[Work item]:
An exact copy of the records below is needed, with every picture left out.

Segment Start: Given data

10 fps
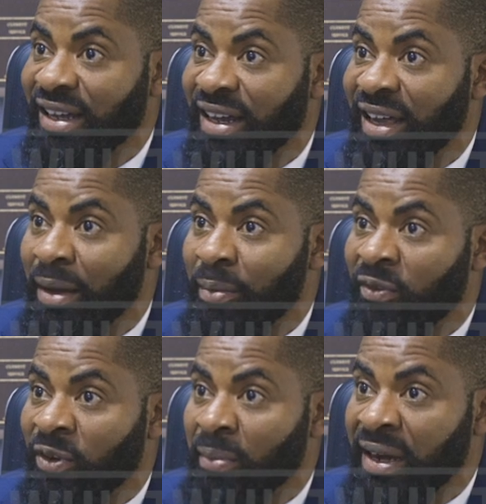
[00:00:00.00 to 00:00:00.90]

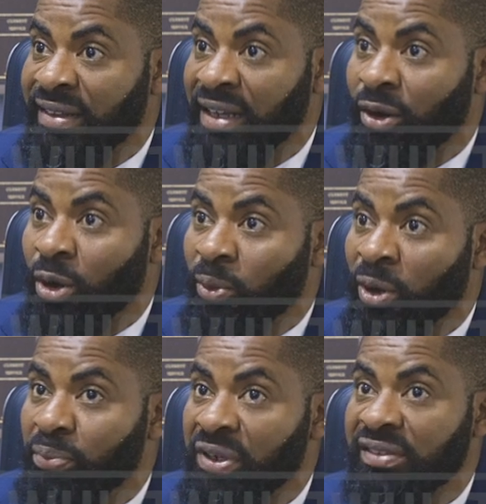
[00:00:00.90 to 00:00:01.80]
by the telecom
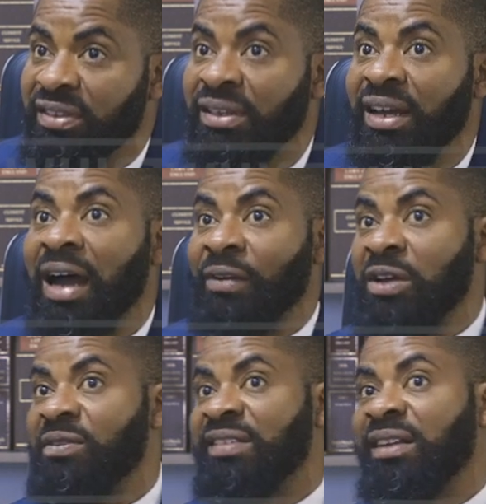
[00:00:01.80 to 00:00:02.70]
companies. Have you
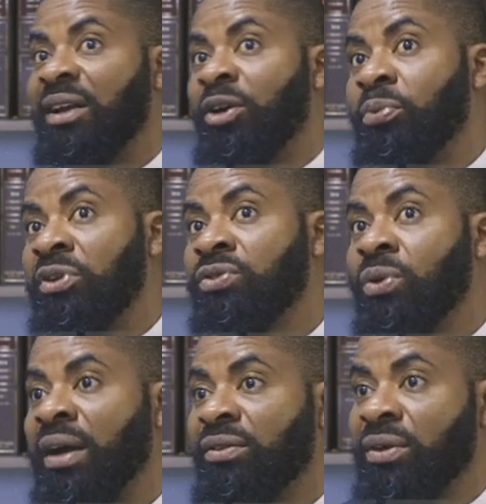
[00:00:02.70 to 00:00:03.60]
ever seen any
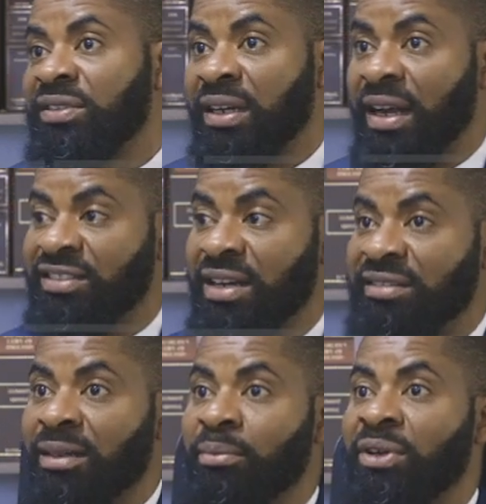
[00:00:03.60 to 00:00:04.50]
political actors in the National
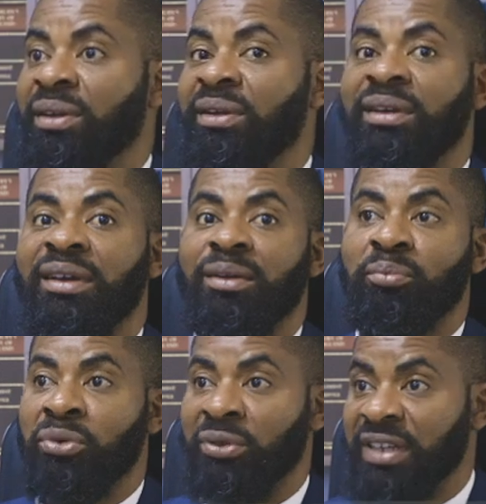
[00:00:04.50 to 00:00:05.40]
Assembly
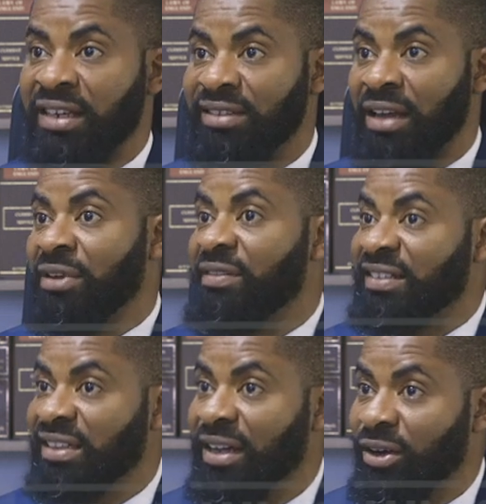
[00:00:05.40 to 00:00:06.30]
protest? Have you ever
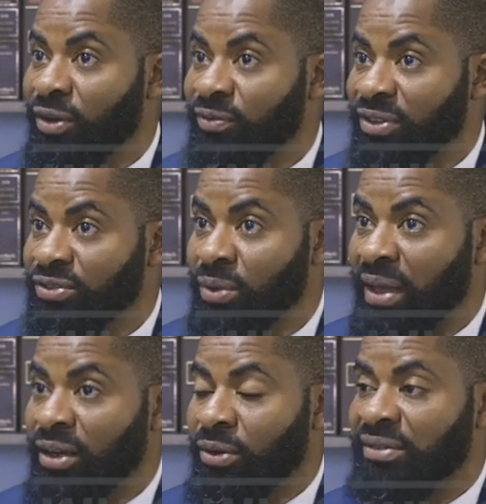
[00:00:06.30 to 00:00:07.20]
seen the governors show
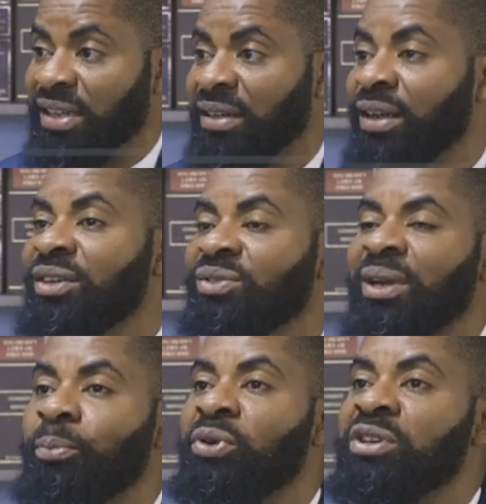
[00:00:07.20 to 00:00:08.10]
any concern? So
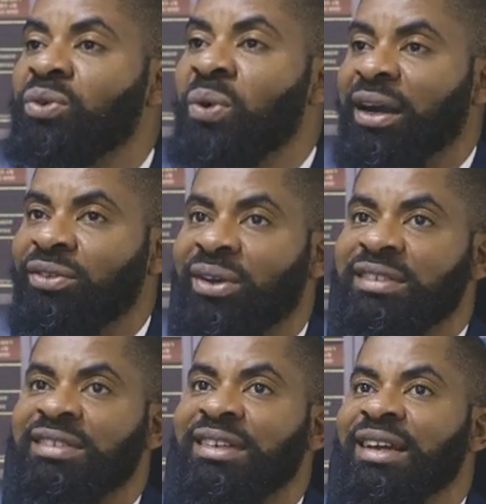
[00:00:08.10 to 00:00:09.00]
the political
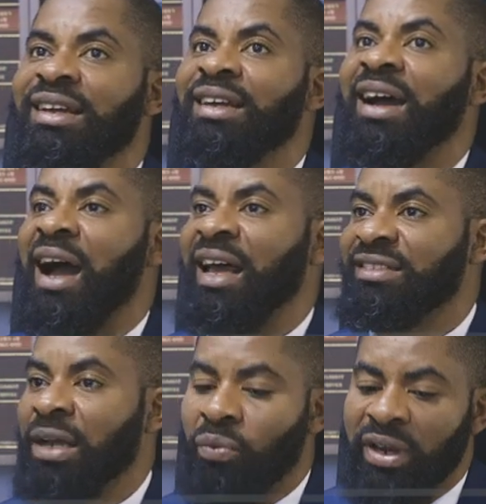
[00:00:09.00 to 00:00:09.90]
actors, as
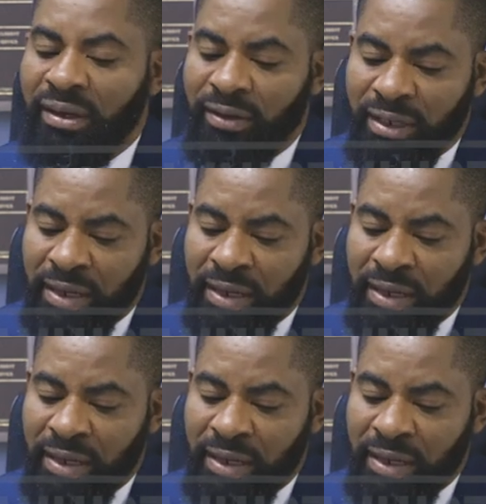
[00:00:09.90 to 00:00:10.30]
they win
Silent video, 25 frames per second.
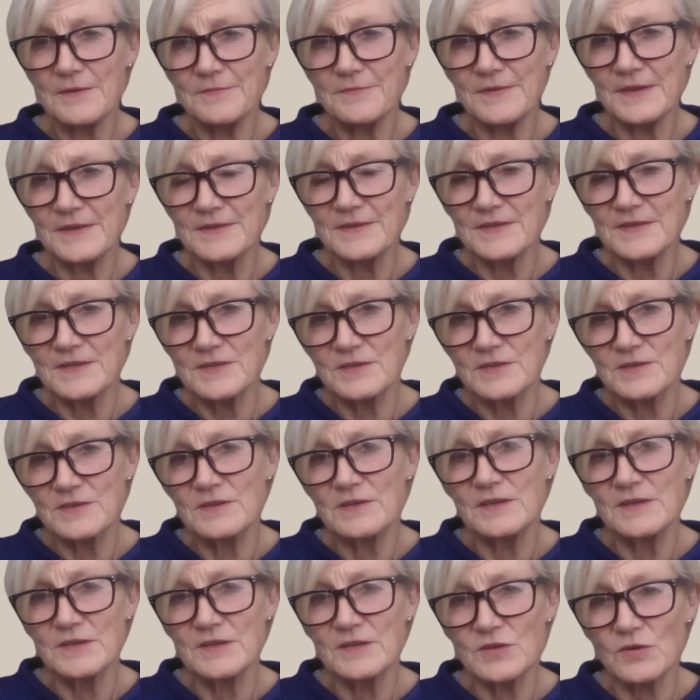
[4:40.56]
I think
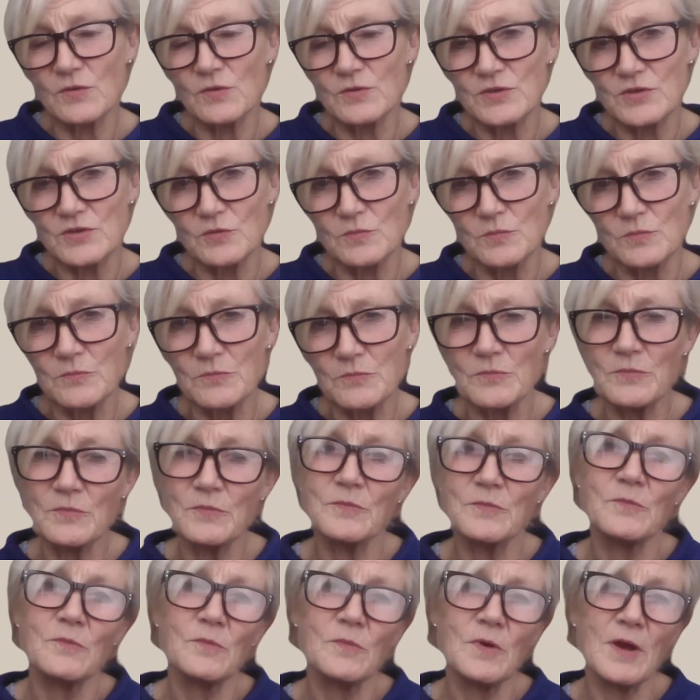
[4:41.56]
this is also
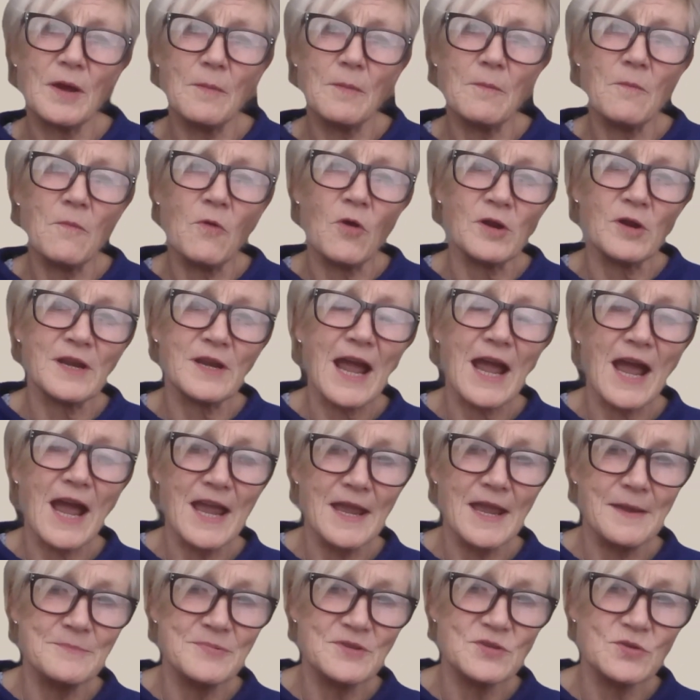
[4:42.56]
what
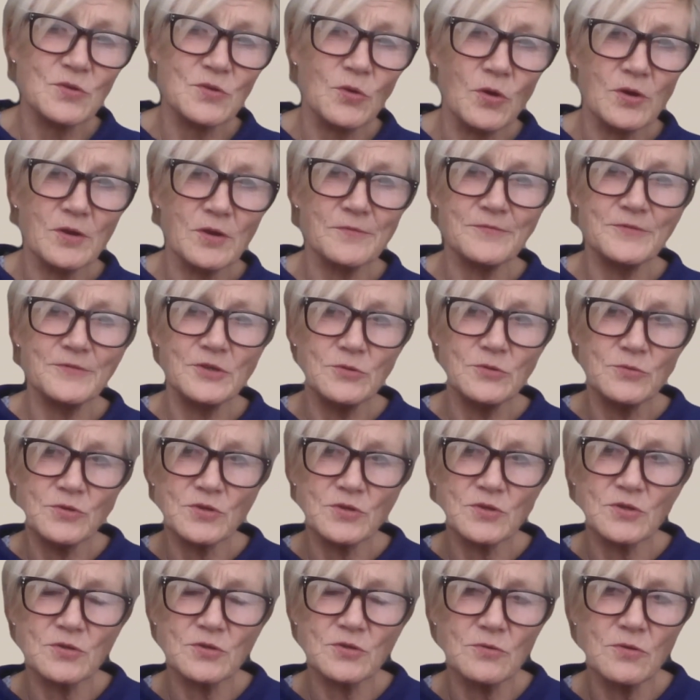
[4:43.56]
I'm sort of
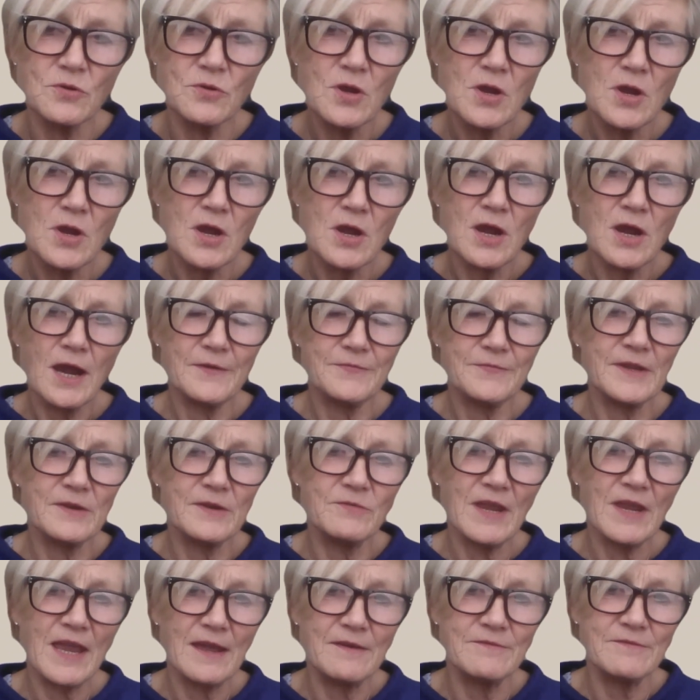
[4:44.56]
used to. I
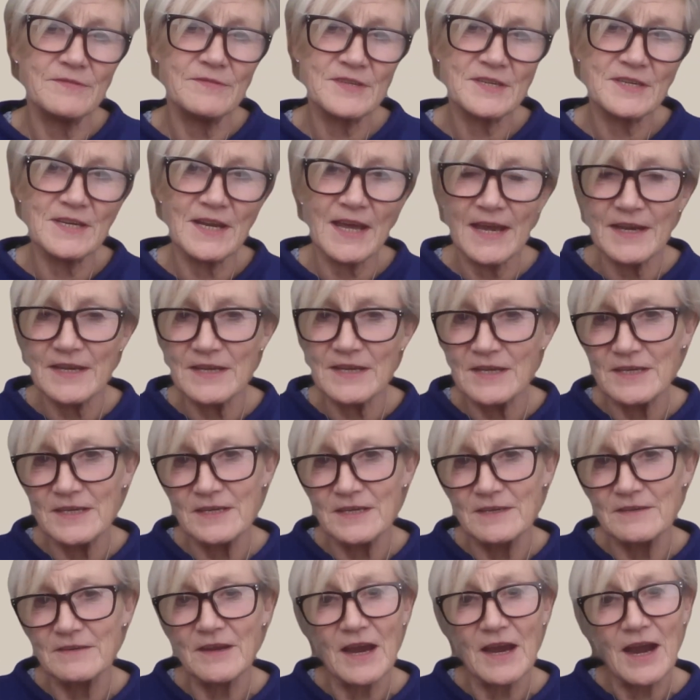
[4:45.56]
think we have
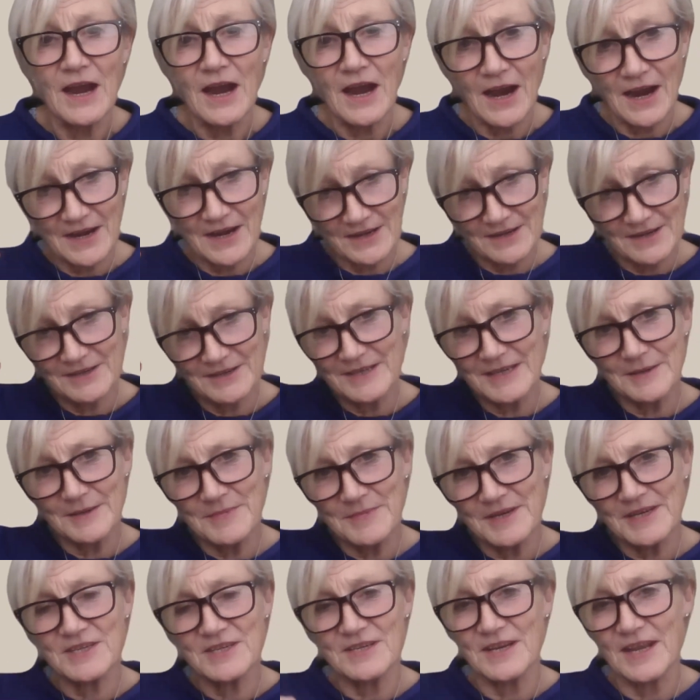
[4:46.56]
slightly higher
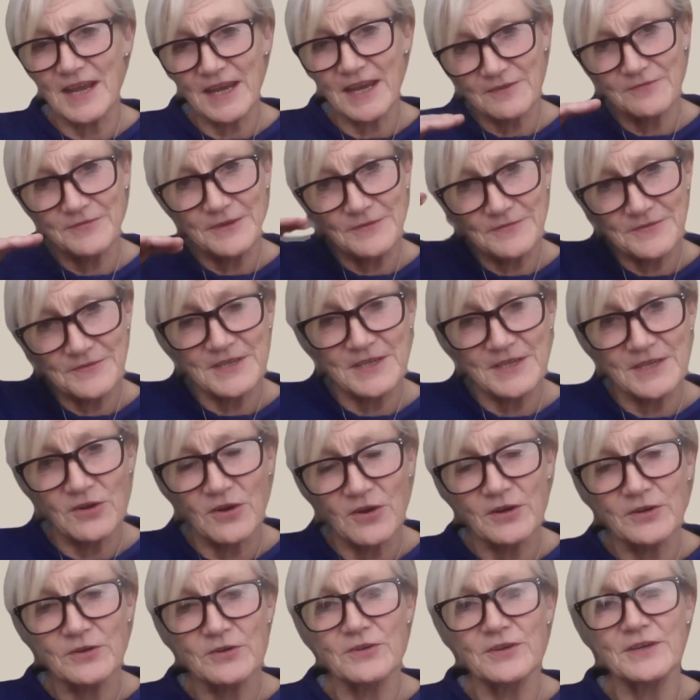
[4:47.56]
limits, like
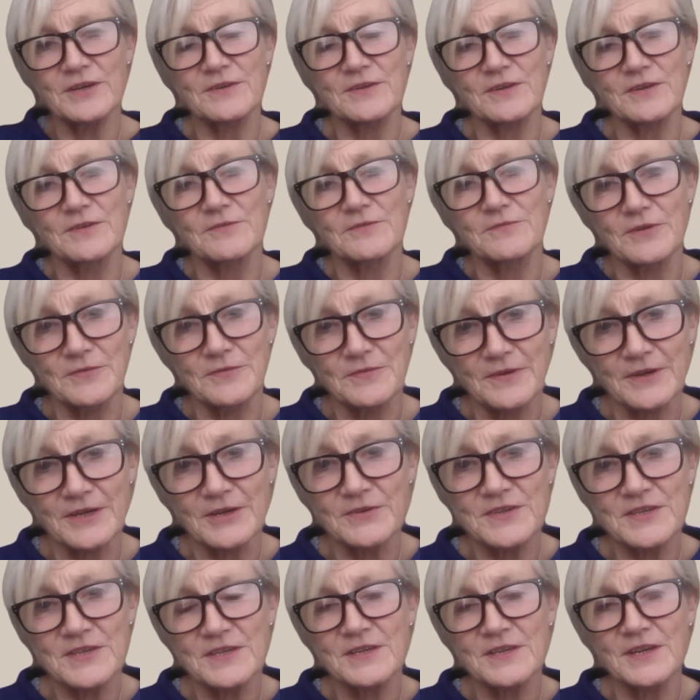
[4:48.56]
1,500 for
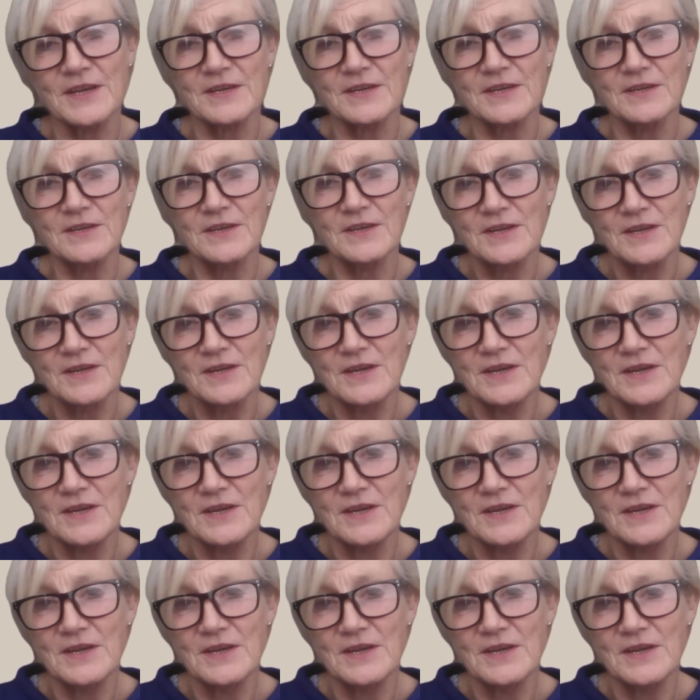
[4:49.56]
ferritin,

Segment End: Given data

[Response area]:
10 fps
[00:00:00.00 to 00:00:00.90]

[00:00:00.90 to 00:00:01.80]
by the telecom
[00:00:01.80 to 00:00:02.70]
companies. Have you
[00:00:02.70 to 00:00:03.60]
ever seen any
[00:00:03.60 to 00:00:04.50]
political actors in the National
[00:00:04.50 to 00:00:05.40]
Assembly
[00:00:05.40 to 00:00:06.30]
protest? Have you ever
[00:00:06.30 to 00:00:07.20]
seen the governors show
[00:00:07.20 to 00:00:08.10]
any concern? So
[00:00:08.10 to 00:00:09.00]
the political
[00:00:09.00 to 00:00:09.90]
actors, as
[00:00:09.90 to 00:00:10.30]
they win
Silent video, 25 frames per second.
[4:40.56]
I think
[4:41.56]
this is also
[4:42.56]
what
[4:43.56]
I'm sort of
[4:44.56]
used to. I
[4:45.56]
think we have
[4:46.56]
slightly higher
[4:47.56]
limits, like
[4:48.56]
1,500 for
[4:49.56]
ferritin,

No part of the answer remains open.